Stuart Lancaster reacted with some indignance when it was mentioned by his Leicester counterpart Richard Wigglesworth that Leinster have deeper pockets than others. With much justification too; the central contracts help but he also made the very relevant point that most of the Leinster first team has come through the development pathways. If it’s been easier to retain them, well, that surely has to be a good thing? What team would not want to retain all its brightest stars if it could, who could rightfully begrudge a team doing so, having put in the groundwork to develop them.

But it is not just Leinster. All four provinces have unearthed gems over the past four years alone, all but guaranteeing Ireland will be just as good as now even when a current crop of internationals maybe about to retire. That speaks volumes for the efforts of clubs, provinces and national union in creating coherent, fair and solidly-financed pathways and professional entities.

As New Zealand did for a while, it would appear Ireland have a blueprint to be at least imitated, if not full-on emulated, by the rest of the home nations.

Why we should worry about Wayne

Loose Pass was once fortunate enough to get a 45-minute dose of one-on-one time with Wayne Smith, during which he spent about 44 minutes as an agog listener. Ideas, creativity, variations, new concepts tumbled forth from Smith’s active mind. It would be a rare day indeed when you would come away from a rugby chat with him without having something innovative to chew on.

So when he says he is unhappy with the direction the modern game is going, we should listen. His revelation that he had turned off a game because of the incessant advantages and interruptions, not to mention the endless same-same tactics echoes at least five occasions this season when Loose Pass has done similar. If his proffered solutions this time were a little wide of the mark, his identification of the staleness of some of the tactical thinking was not.

Not with a bang

Thing is, the Premiership this season was, for a long time, highly entertaining. But it petered out horribly, to the extent that the only jeopardy going on the last day was the race to finish eighth in an eleven-team league and thus qualify for Europe. Woo.

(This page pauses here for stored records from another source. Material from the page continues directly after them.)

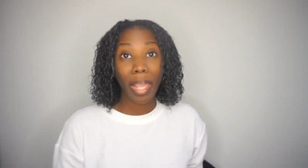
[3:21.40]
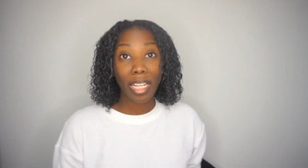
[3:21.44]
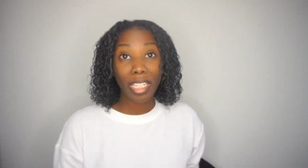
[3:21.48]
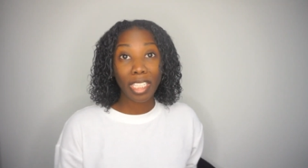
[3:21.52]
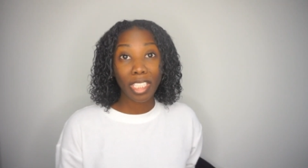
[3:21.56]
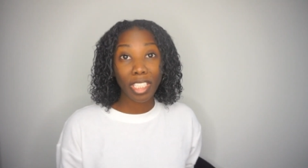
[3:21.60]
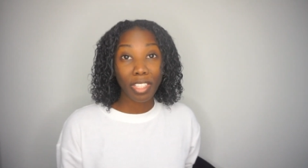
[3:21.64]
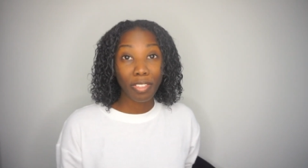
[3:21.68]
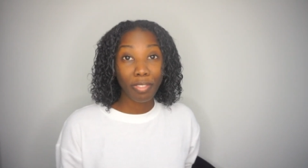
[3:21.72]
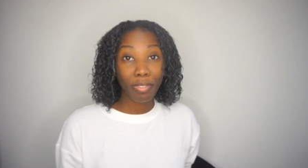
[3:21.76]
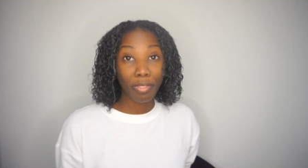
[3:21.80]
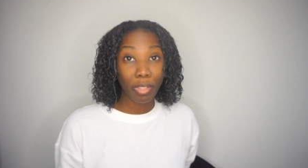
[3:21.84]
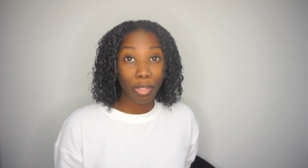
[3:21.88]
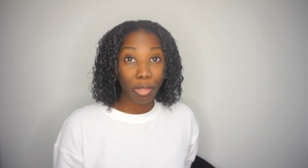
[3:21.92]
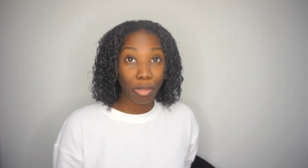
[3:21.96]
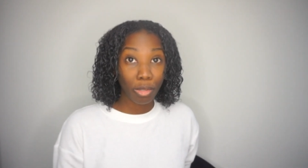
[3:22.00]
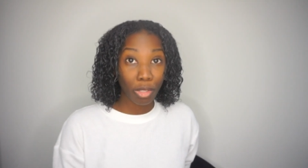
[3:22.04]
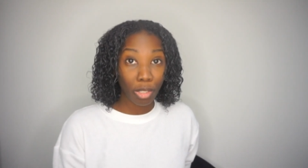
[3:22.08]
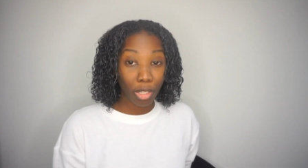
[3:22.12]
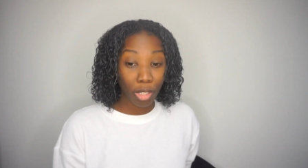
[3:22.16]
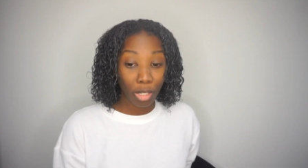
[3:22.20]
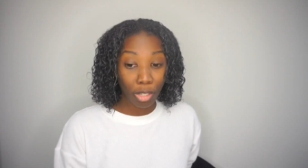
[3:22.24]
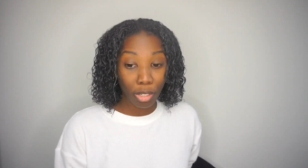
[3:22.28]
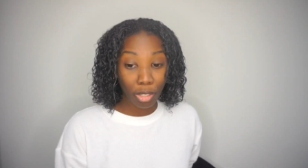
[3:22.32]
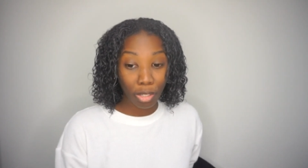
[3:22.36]

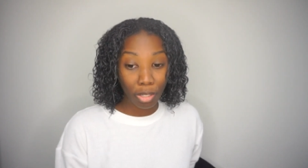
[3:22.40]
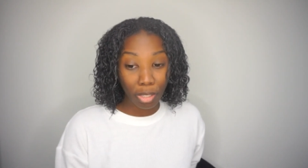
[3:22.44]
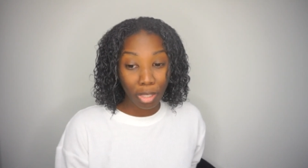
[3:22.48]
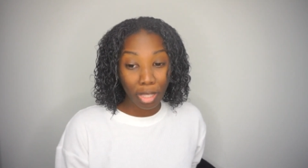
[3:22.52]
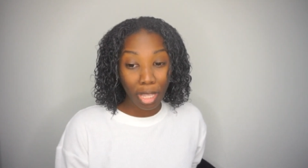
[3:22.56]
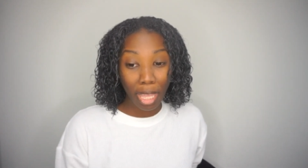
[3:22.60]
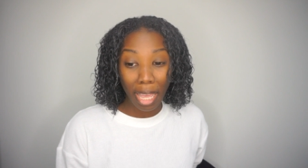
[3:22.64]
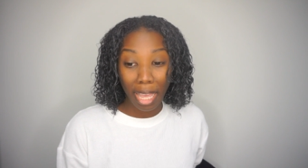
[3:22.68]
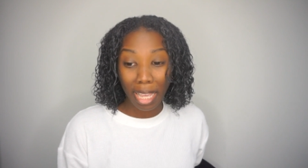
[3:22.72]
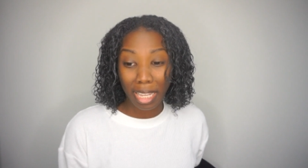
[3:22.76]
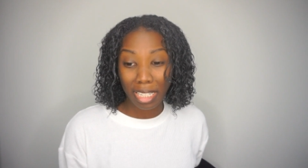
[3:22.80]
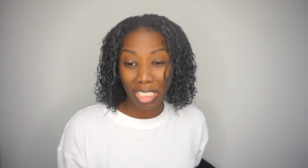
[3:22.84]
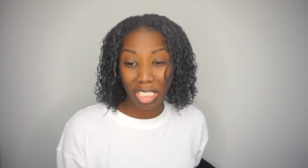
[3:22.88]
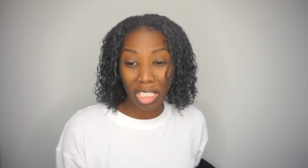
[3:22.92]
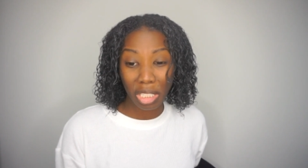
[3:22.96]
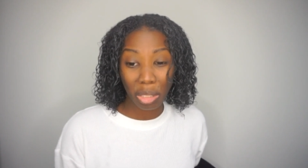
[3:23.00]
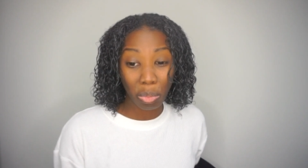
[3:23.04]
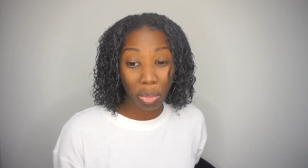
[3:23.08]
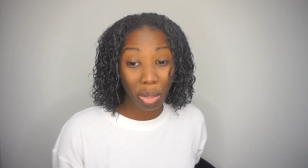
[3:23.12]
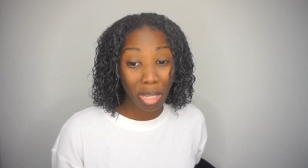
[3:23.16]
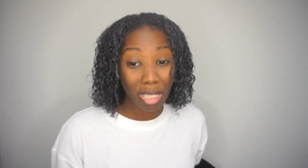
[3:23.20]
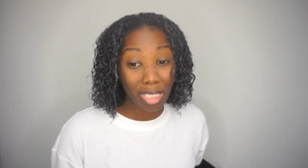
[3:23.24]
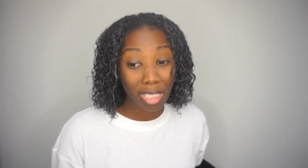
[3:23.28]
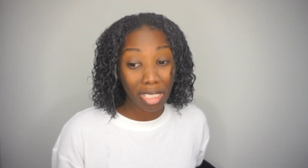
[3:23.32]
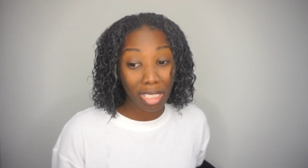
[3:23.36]
diffuser that just
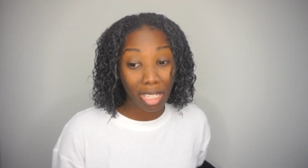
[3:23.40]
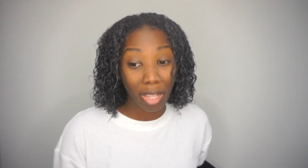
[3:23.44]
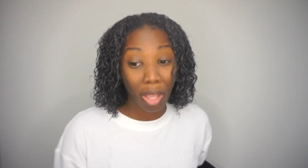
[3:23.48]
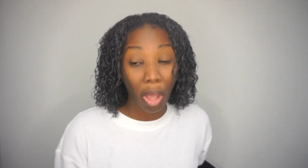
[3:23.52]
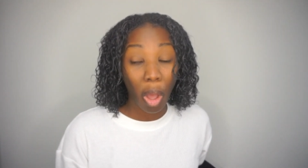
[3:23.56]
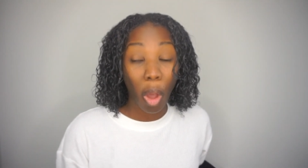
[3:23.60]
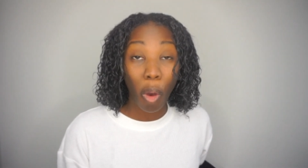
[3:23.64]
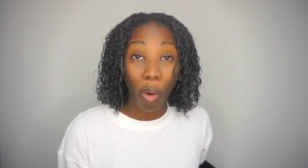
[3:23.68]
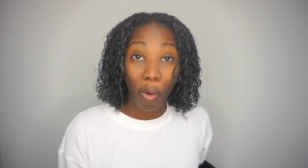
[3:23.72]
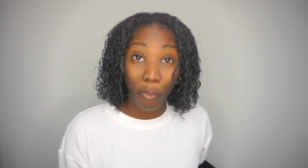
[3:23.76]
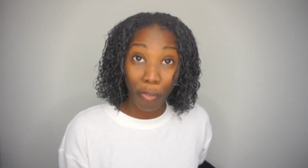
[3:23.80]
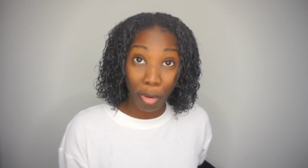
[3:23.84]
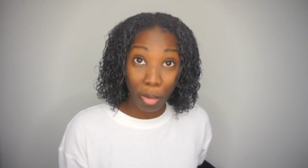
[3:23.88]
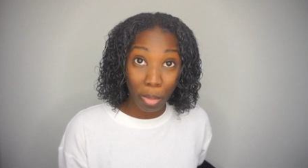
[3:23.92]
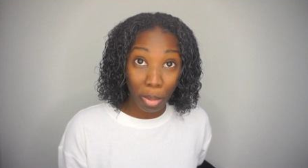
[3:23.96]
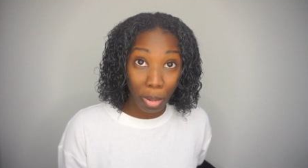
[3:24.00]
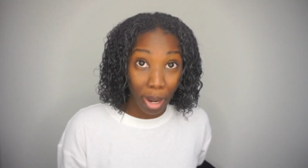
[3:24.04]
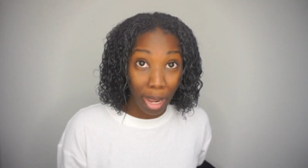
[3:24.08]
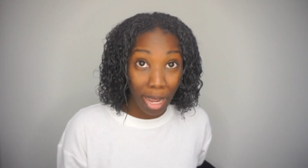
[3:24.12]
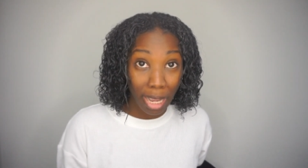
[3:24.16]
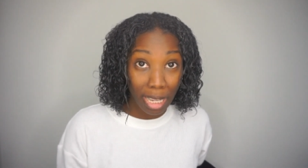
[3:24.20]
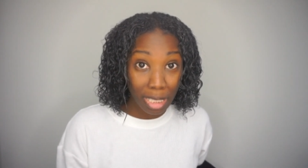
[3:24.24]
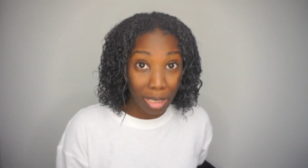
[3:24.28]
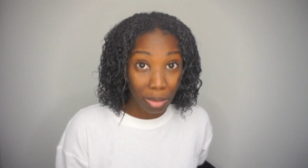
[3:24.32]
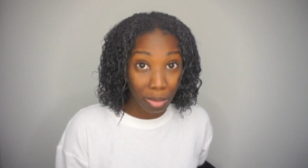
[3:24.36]
wasn't
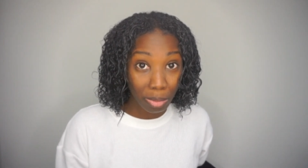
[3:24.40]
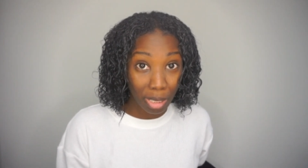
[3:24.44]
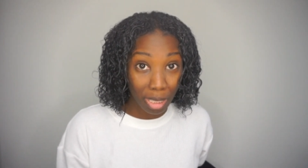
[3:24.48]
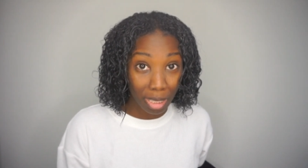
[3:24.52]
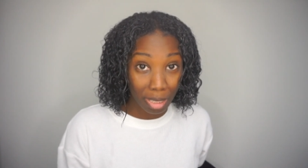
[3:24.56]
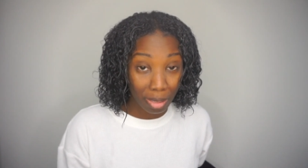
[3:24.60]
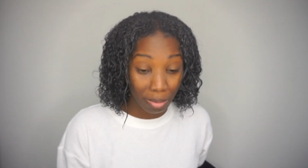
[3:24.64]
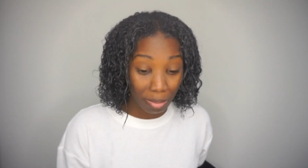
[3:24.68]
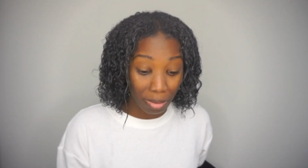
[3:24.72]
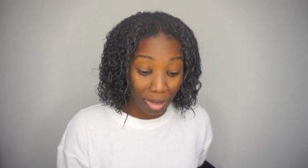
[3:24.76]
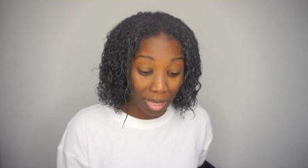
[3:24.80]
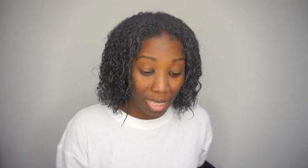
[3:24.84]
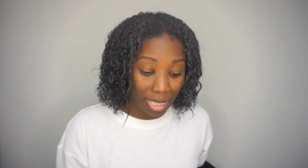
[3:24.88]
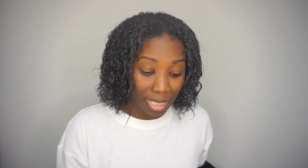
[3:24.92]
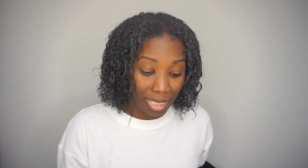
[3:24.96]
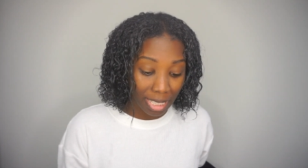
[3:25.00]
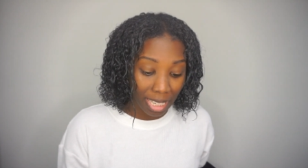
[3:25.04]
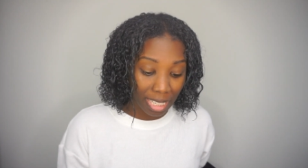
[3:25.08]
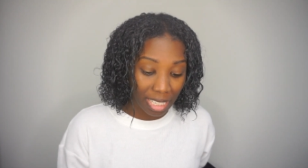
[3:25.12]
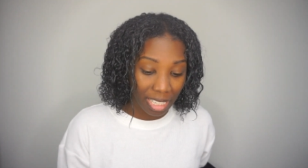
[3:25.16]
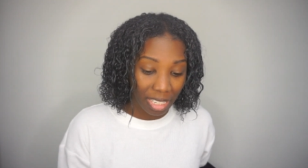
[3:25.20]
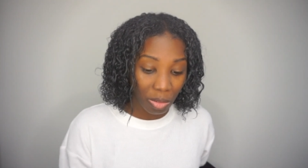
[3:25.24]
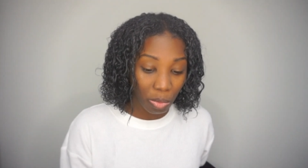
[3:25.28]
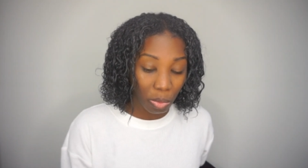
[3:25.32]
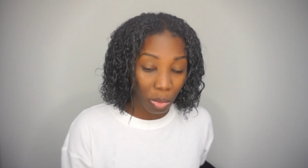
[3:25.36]
overpriced, with because
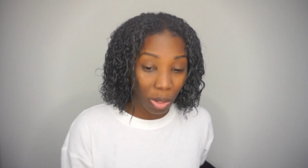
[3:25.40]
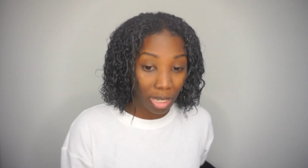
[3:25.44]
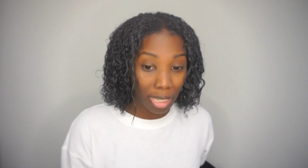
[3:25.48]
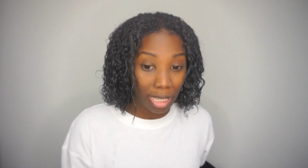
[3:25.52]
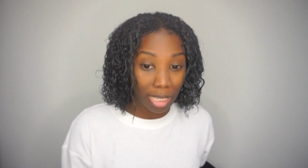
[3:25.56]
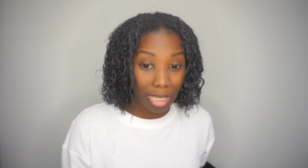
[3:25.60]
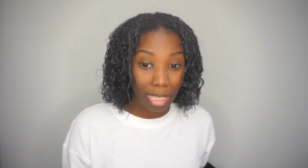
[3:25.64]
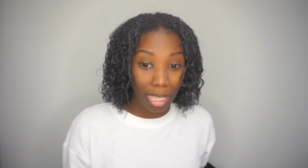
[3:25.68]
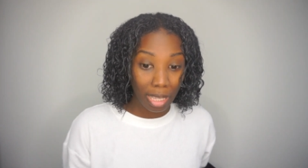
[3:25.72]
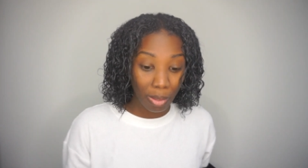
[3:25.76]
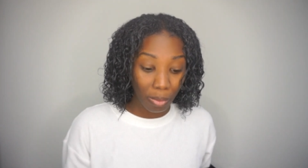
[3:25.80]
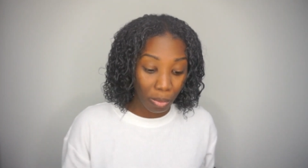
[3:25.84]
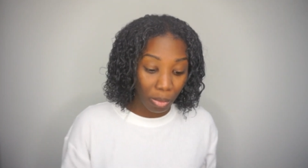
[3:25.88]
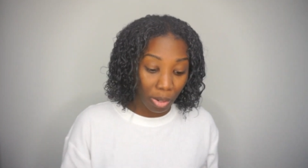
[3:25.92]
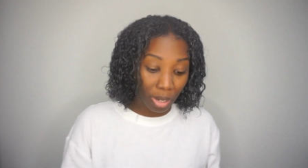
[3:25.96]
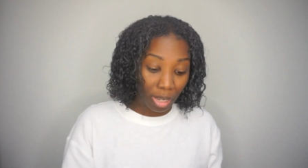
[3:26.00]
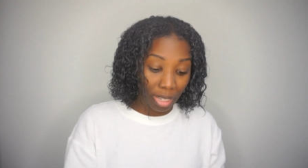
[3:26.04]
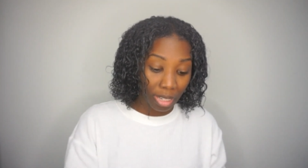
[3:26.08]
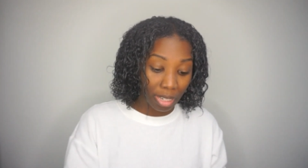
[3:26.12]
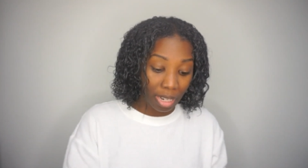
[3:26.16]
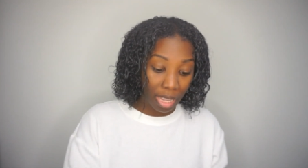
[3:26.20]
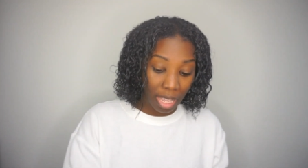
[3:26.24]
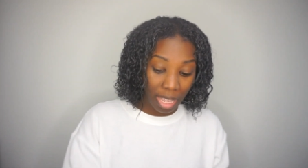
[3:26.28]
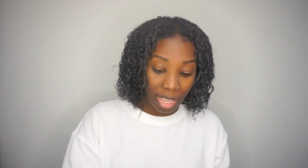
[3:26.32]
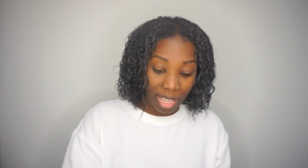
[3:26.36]
I didn't want to get
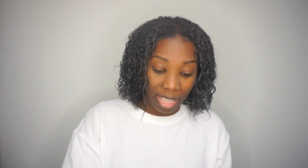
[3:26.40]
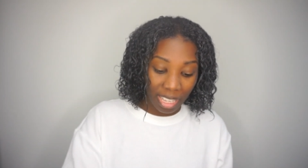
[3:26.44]
one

How many teams will it actually be next year? London Irish were late with wages, a sure sign that something is amiss even though subsequent noises have been reassuring. Newcastle continue to shed top assets at an unsustainable rate. The Premiership semi-finals have an uncomfortable air of predictability around them and English teams have, despite a healthy presence in the quarter-finals, hardly set the world on fire.

The Premiership itself is set to be superseded by both its French counterpart and the URC, which leaves English rugby in a deeply uncomfortable position.